26 Truly, as peace itself is also one of those fruits, the rest of the fruits of the spirit aid us in cultivating this fruit, maintaining it as our possession. Jehovah as the God of peace and his Son as the Prince of peace have given us their peace. It is a peace that is unique, based on principle, and does not depend upon our environment. By reason of exercising faith we have been able to come into peaceful relations with Jehovah God, and now we must work at maintaining our possession of peace. We must be at peace with our brothers and, as far as it depends upon us, we want to be at peace with our neighbor, whoever he may be.

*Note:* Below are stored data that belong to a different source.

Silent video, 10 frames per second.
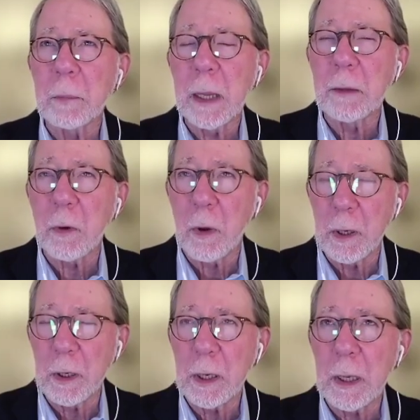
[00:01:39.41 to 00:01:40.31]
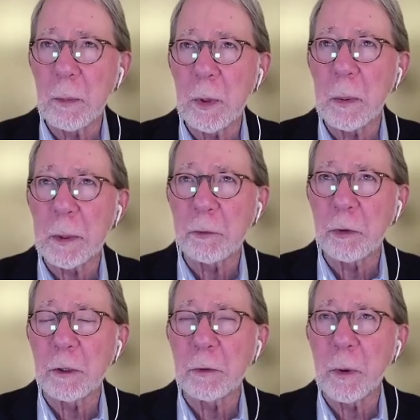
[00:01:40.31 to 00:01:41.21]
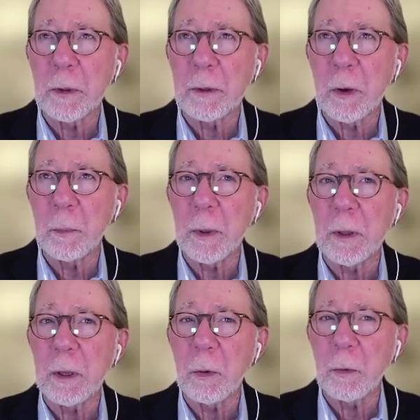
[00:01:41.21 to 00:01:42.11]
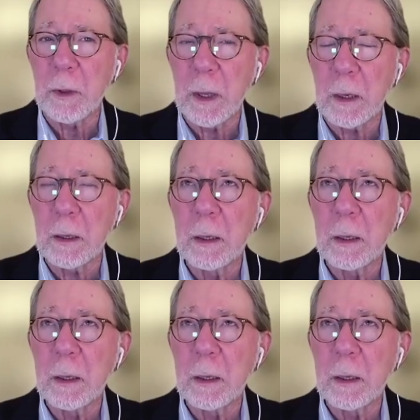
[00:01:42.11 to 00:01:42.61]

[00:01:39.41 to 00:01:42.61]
is on an immunomodulatory therapy that you think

27 That means being peace-minded, making peace our pursuit, praying for peace, working at peace, guarding against the many peace-disturbers and, in particular, being on guard against Satan the Devil, the great peace-wrecker. It means cultivating all the rest of the fruits of the spirit so conducive to peace. We do want to maintain our possession of peace, for peace makes for well-being of mind and body, makes for effective activity and results in happiness.
28. What relation is there between peace and happiness?
28 Is not Jehovah God the happy God, and Jesus Christ the happy Potentate? Yes, they are, and if we would be happy we must have their peace. “Those counseling peace have rejoicing.” And did not Jesus say: “Happy are the peaceable, since they will be called ‘sons of God’”? Do we appreciate the implication of those words? In other words, peaceableness is an identifying characteristic of God’s children, even as is their love and their message. So let us ever safeguard the peace of God, our possession.—Prov. 12:20; Matt. 5:9.